Please give an exact printout of the records, without any pictures.

═════ DATA EXCERPTS ═════

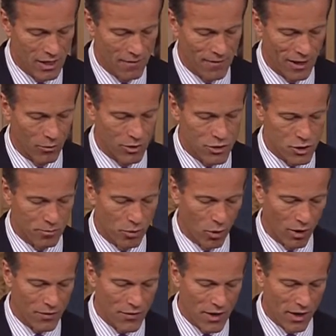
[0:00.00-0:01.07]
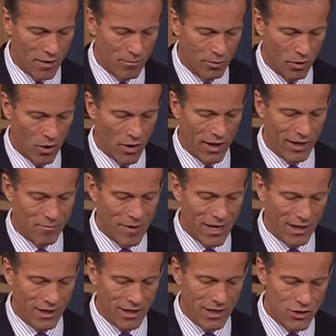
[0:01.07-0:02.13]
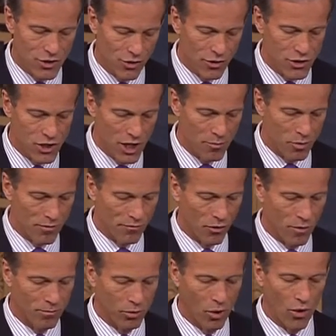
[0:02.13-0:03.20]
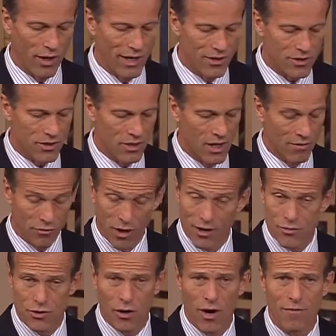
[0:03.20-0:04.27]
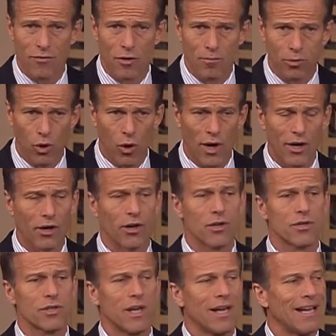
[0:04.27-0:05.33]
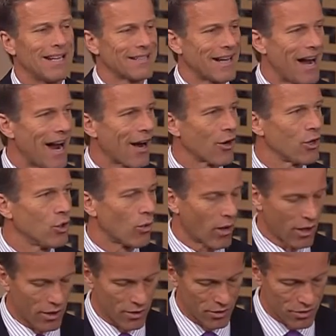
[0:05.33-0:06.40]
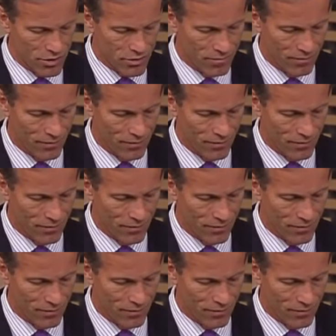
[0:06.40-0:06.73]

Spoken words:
that would support the unemployed and make it easier and cheaper for employers to hire new workers.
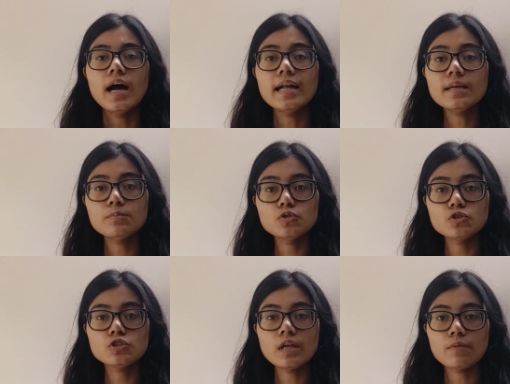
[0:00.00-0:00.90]
and a
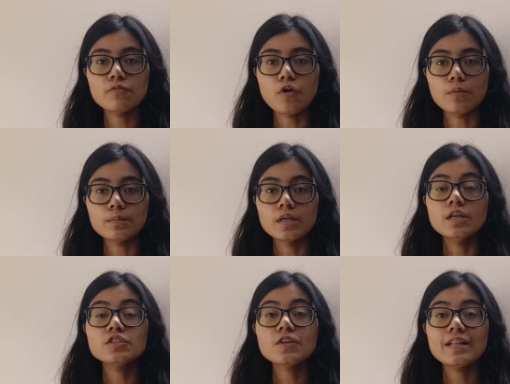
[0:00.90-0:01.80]
Bootstrap form.
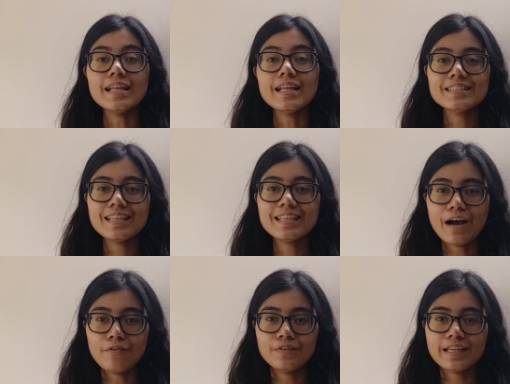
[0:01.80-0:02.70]
So let's see
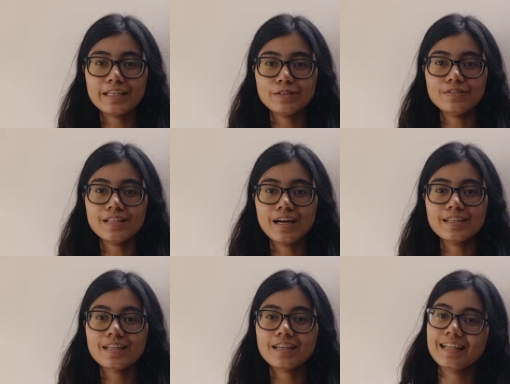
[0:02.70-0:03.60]
how we can do that.
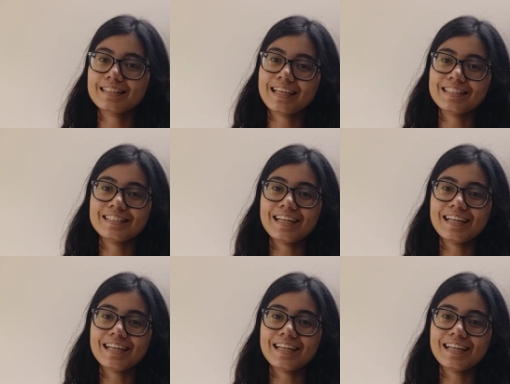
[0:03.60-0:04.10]
Let's get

═════

● RESULT FOR THIS EXERCISE
[0:00.00-0:01.07]
[0:01.07-0:02.13]
[0:02.13-0:03.20]
[0:03.20-0:04.27]
[0:04.27-0:05.33]
[0:05.33-0:06.40]
[0:06.40-0:06.73]

Spoken words:
that would support the unemployed and make it easier and cheaper for employers to hire new workers.
[0:00.00-0:00.90]
and a
[0:00.90-0:01.80]
Bootstrap form.
[0:01.80-0:02.70]
So let's see
[0:02.70-0:03.60]
how we can do that.
[0:03.60-0:04.10]
Let's get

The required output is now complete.